The future of lab-grown meat

Lab-grown meat, branded as “clean meat,” was one of the key technology trends of 2017. As opposed to plant-based alternative proteins and sophisticated meat look-a-likes, lab-grown meat is actual muscle tissue grown without an animal. In January 2018, Tyson Foods Inc. invested in Memphis Meats, a leading company in the space.

When asked: “Start-up companies like Memphis Meats are developing technology to create edible meat products without slaughtering an animal. Which statement most accurately reflects your thoughts on the future of the technology?”
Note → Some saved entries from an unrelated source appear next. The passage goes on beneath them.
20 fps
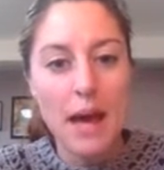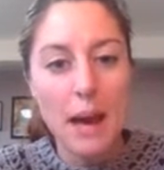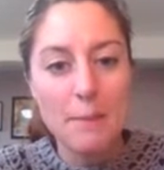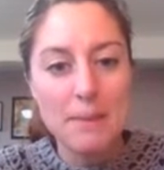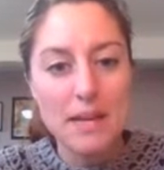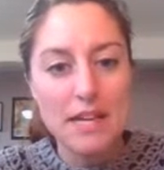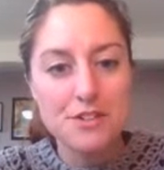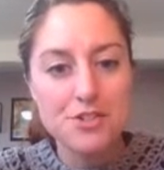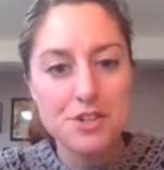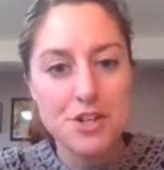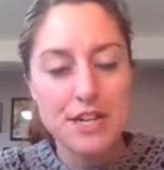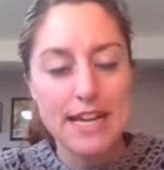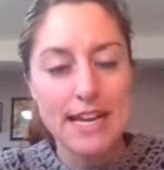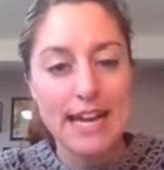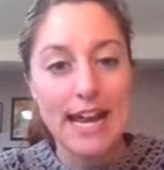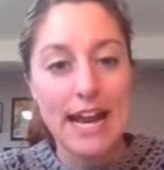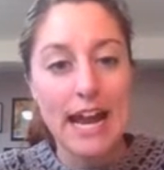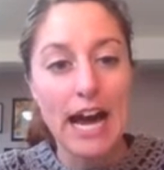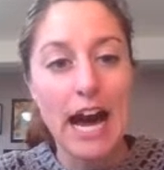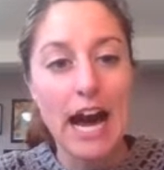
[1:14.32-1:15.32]
That means you're going
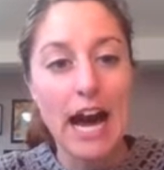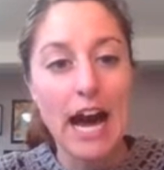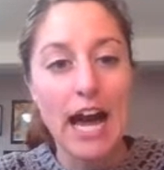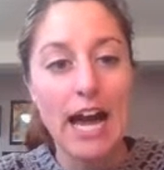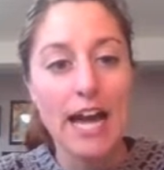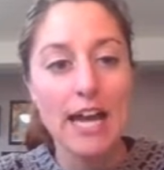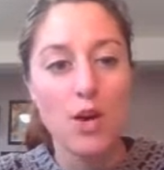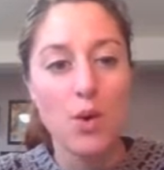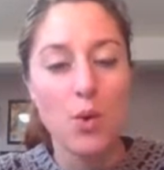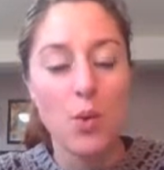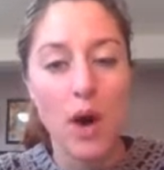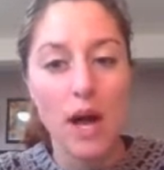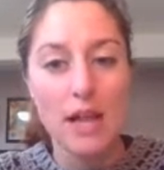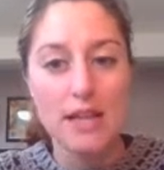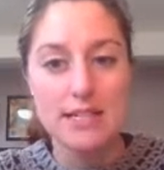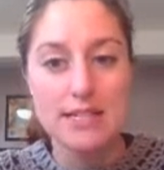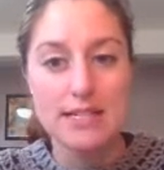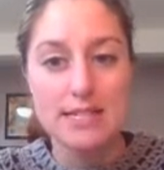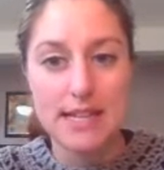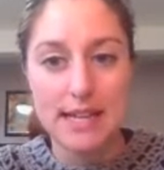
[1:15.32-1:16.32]
to get high
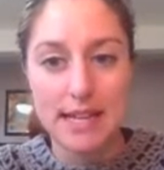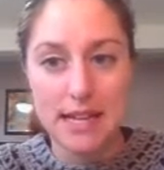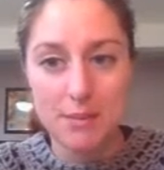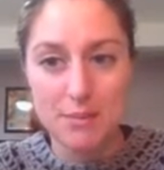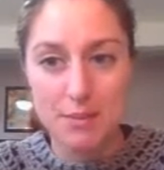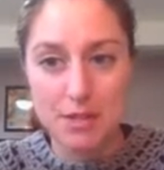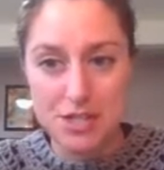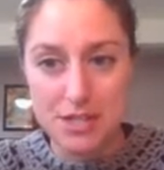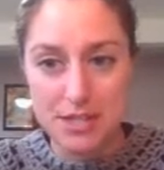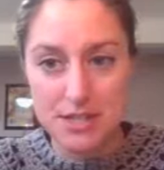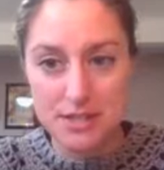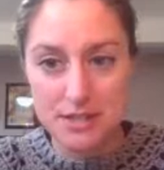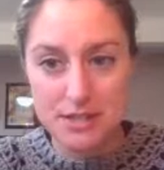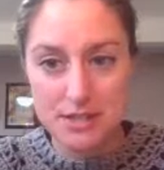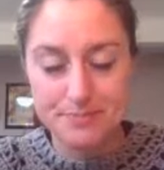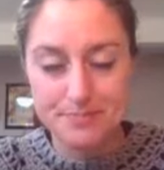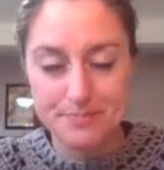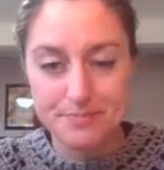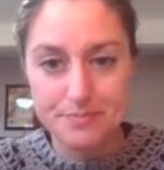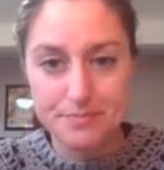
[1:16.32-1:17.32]
quality images.
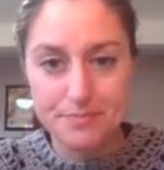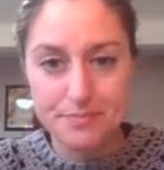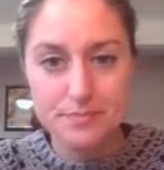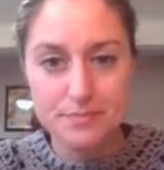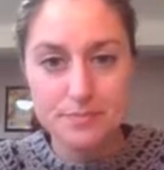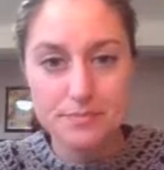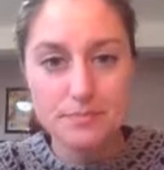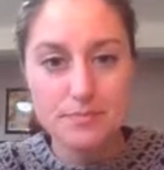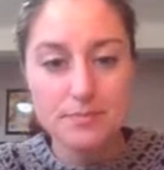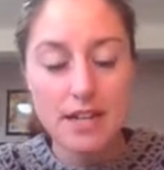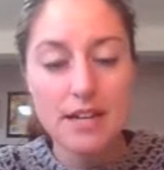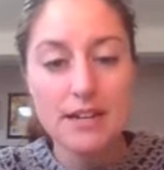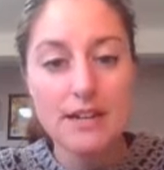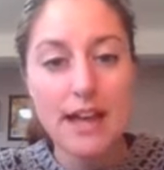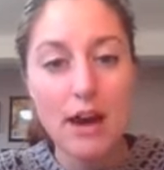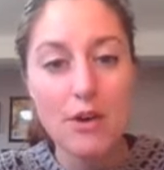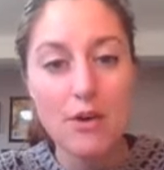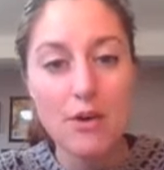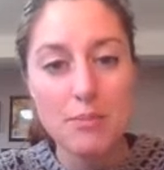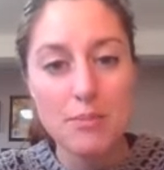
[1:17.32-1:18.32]

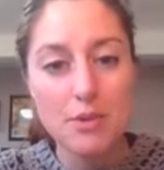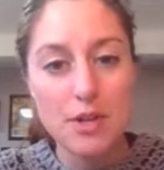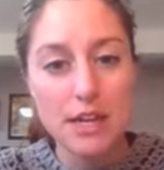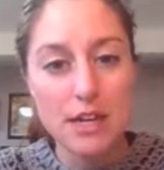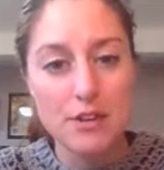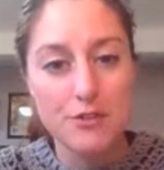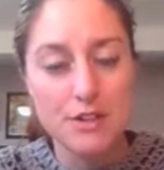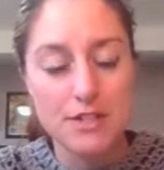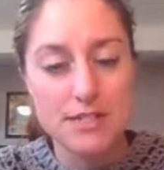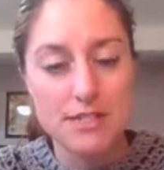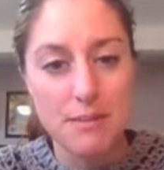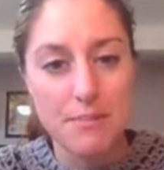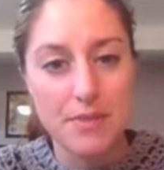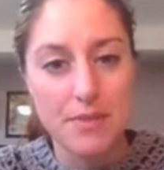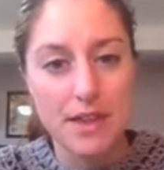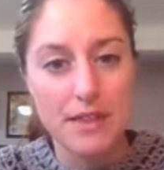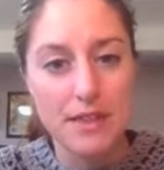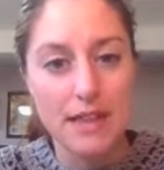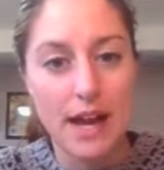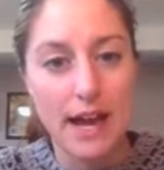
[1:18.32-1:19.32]
Now I'm looking for
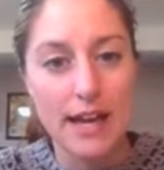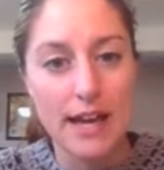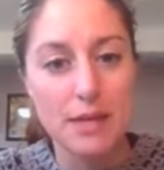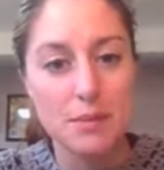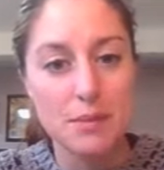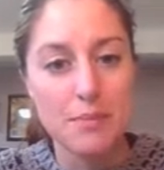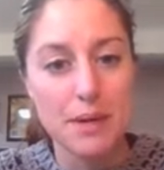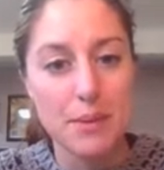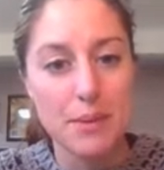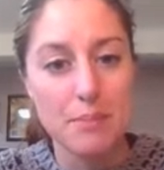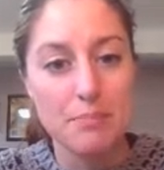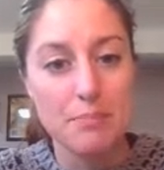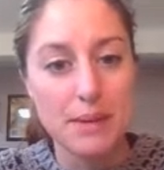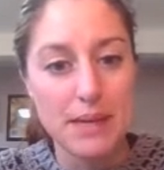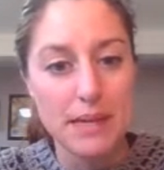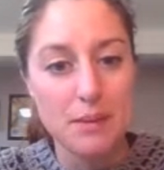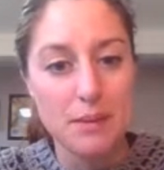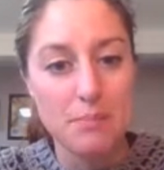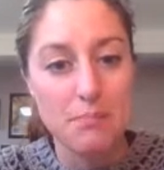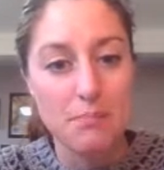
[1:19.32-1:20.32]
something that I can put a
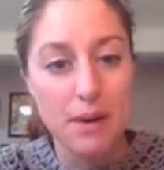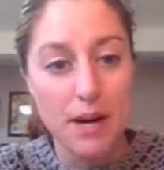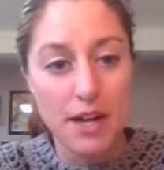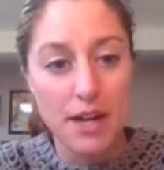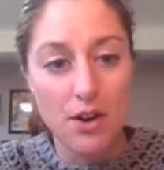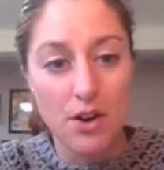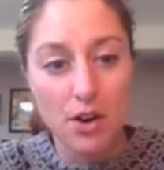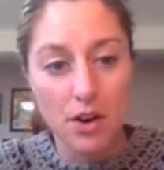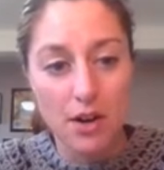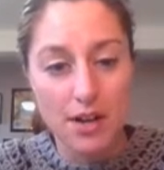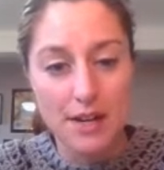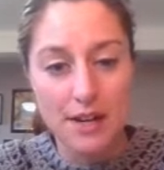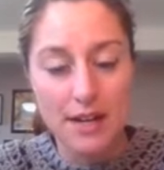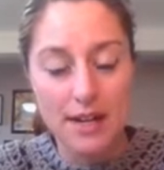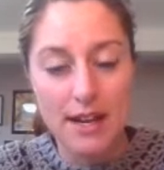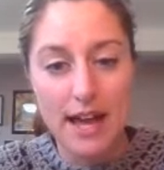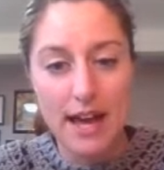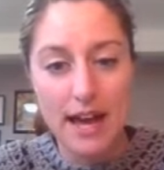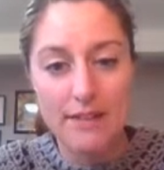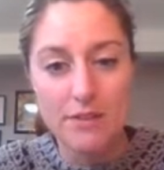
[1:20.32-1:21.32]
bee butt on
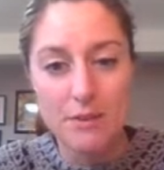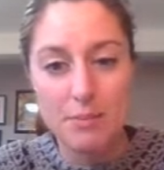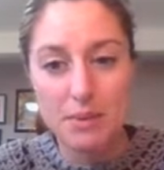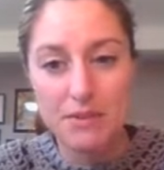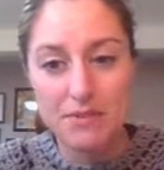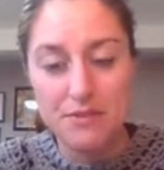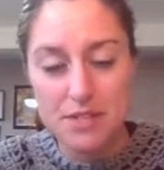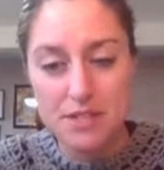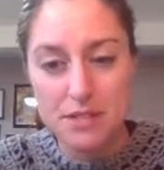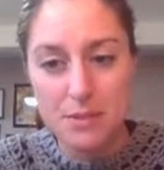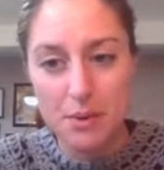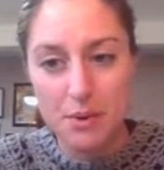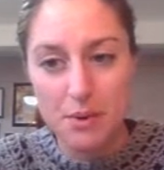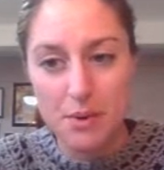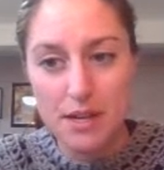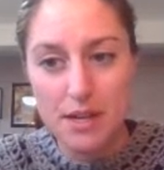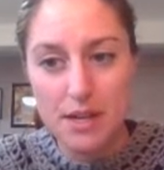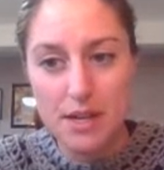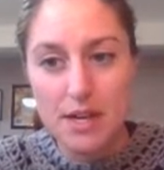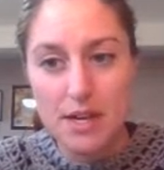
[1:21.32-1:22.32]
and have it be
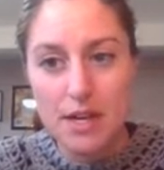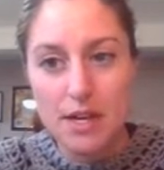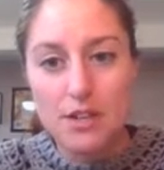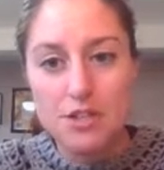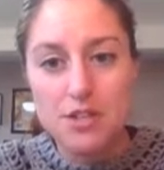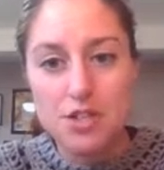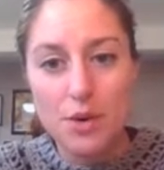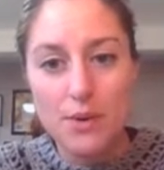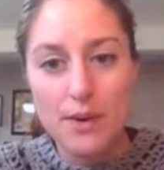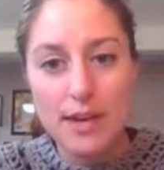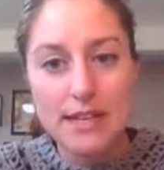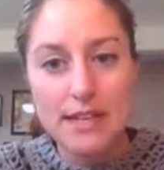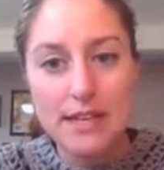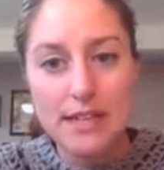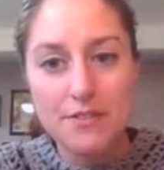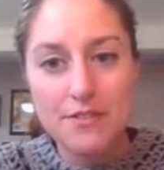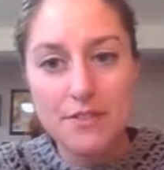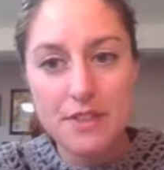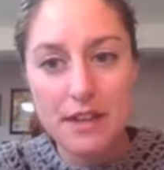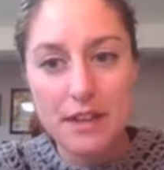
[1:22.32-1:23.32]
visible. So
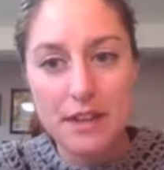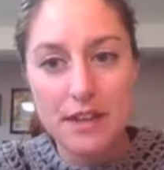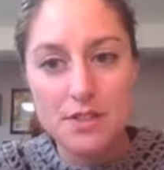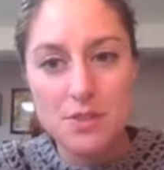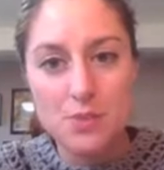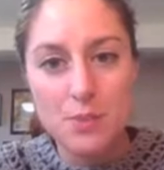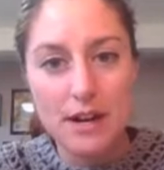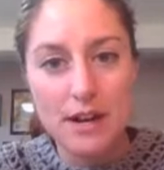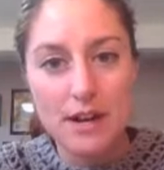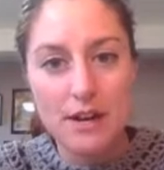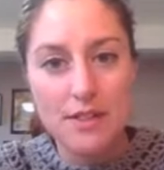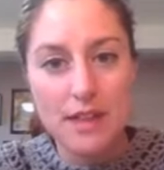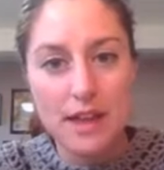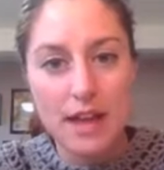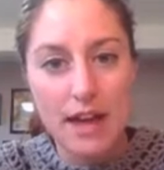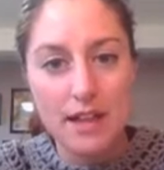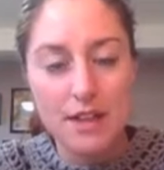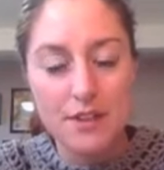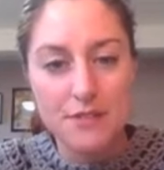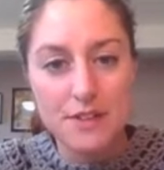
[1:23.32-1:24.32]
any of these where
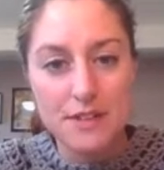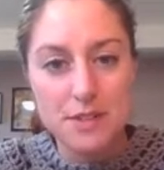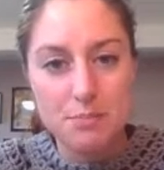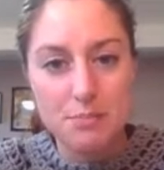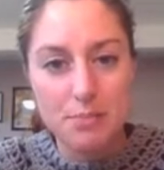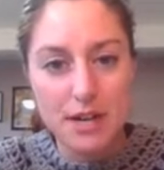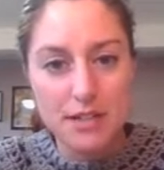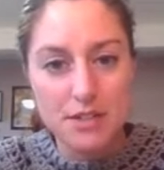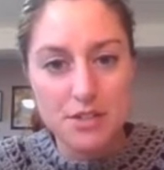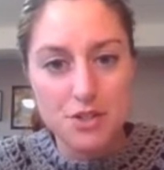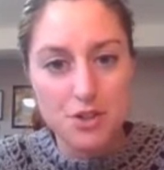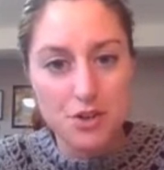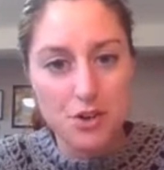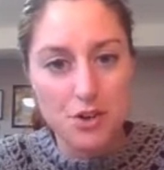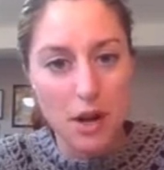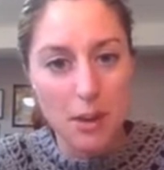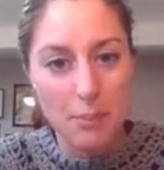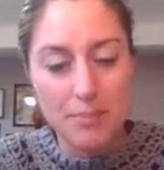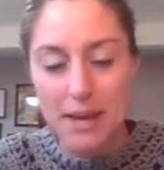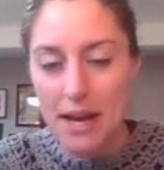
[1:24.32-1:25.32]
the elephant's butts are
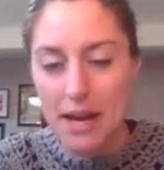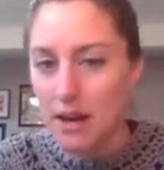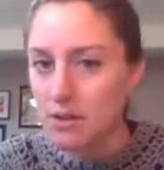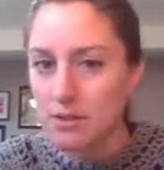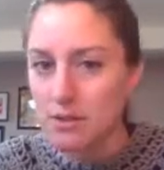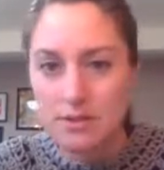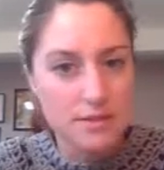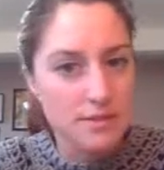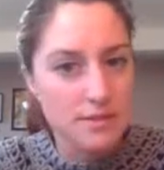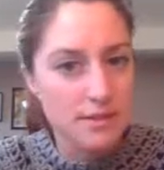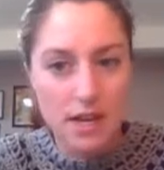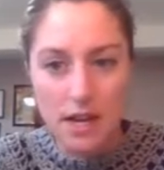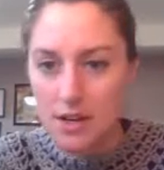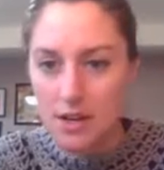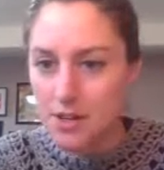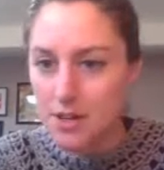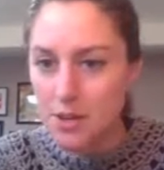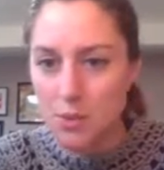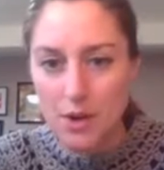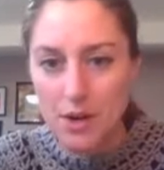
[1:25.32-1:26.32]
cropped out,
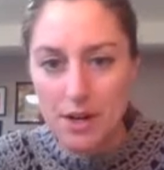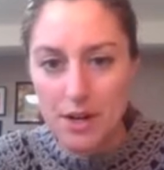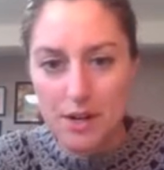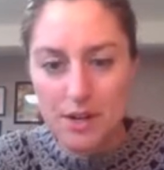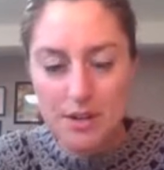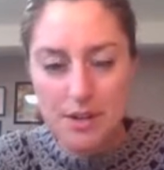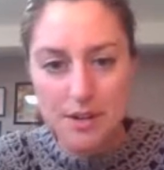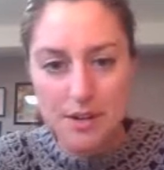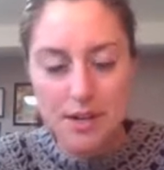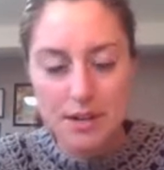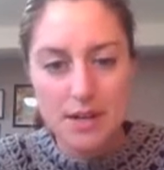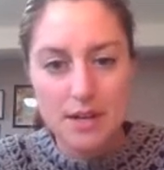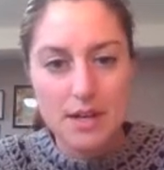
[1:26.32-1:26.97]
not going to work.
  • 49 percent responded, “Lab-grown meat will not be a viable alternative to modern meat production techniques in my life time and it won’t impact demand for animal protein.”
  • 43 percent responded, “Lab-grown meat will be commercial available in my life time, but it won’t significantly impact the domestic and global meat market.”
  • 8 percent responded, “Lab-grown meat will play a significant role in the U.S. and global food supply in my life time.”

Robotics in the poultry industry

Artificial intelligence is making great strides and will soon see advanced application in all fields, including animal agriculture. Potentially, AI technology – combined with enhanced machine vision and data analytics technology – could enable more efficient poultry processing and drones capable of performing tasks inside poultry houses.

When asked: “Drone technology and robotics are entering the global poultry industry. What role will they play in live production?”

  • 78 percent responded, “Robots will supplement the human workforce, but the technology’s role will be limited.”
  • 11 percent responded, “Robots will eventually replace the majority of the human workforce working inside of poultry houses.”
  • 11 percent responded, “Robots are a novelty product that will never replace human workers.”